#### DATA ####
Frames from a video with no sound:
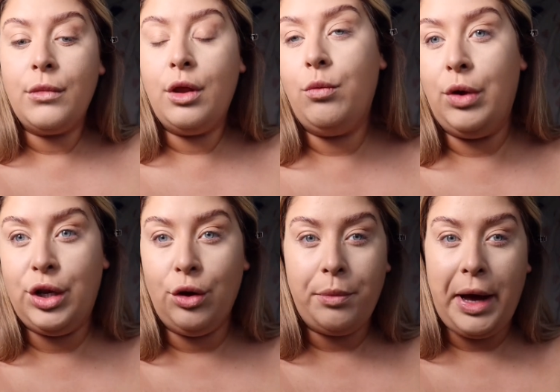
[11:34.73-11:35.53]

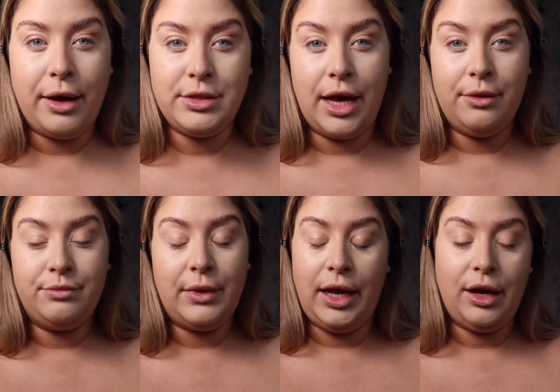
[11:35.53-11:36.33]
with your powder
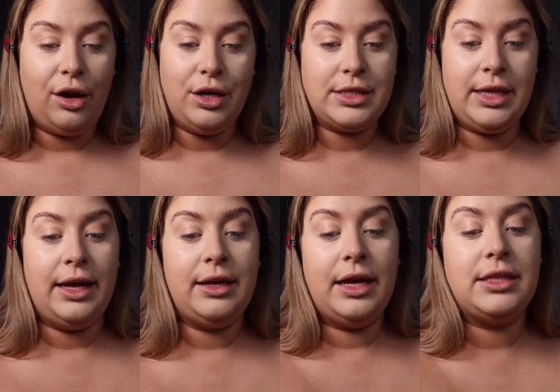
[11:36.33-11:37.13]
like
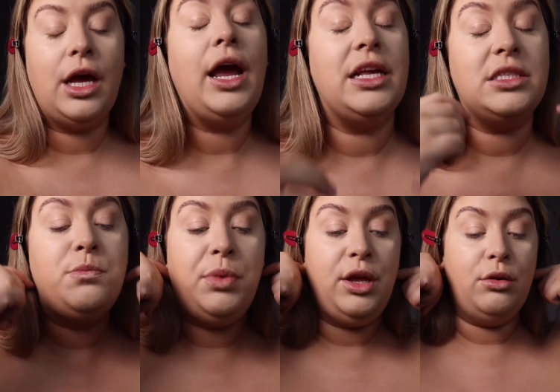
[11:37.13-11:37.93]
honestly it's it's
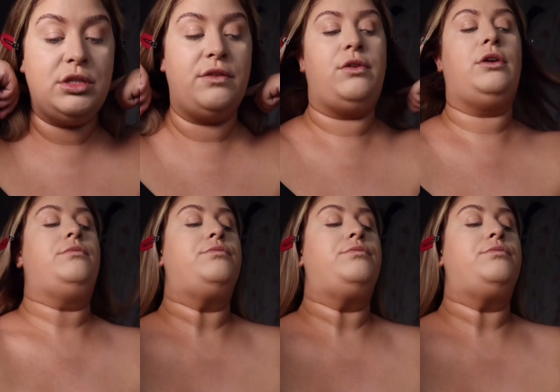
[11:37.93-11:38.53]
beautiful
####
**WHAT NEEDS TO BE DONE:**
Keep the pictures out of the copy and return the rest of the data above exactly.

**SOLVED EXERCISE:**
Frames from a video with no sound:
[11:34.73-11:35.53]

[11:35.53-11:36.33]
with your powder
[11:36.33-11:37.13]
like
[11:37.13-11:37.93]
honestly it's it's
[11:37.93-11:38.53]
beautiful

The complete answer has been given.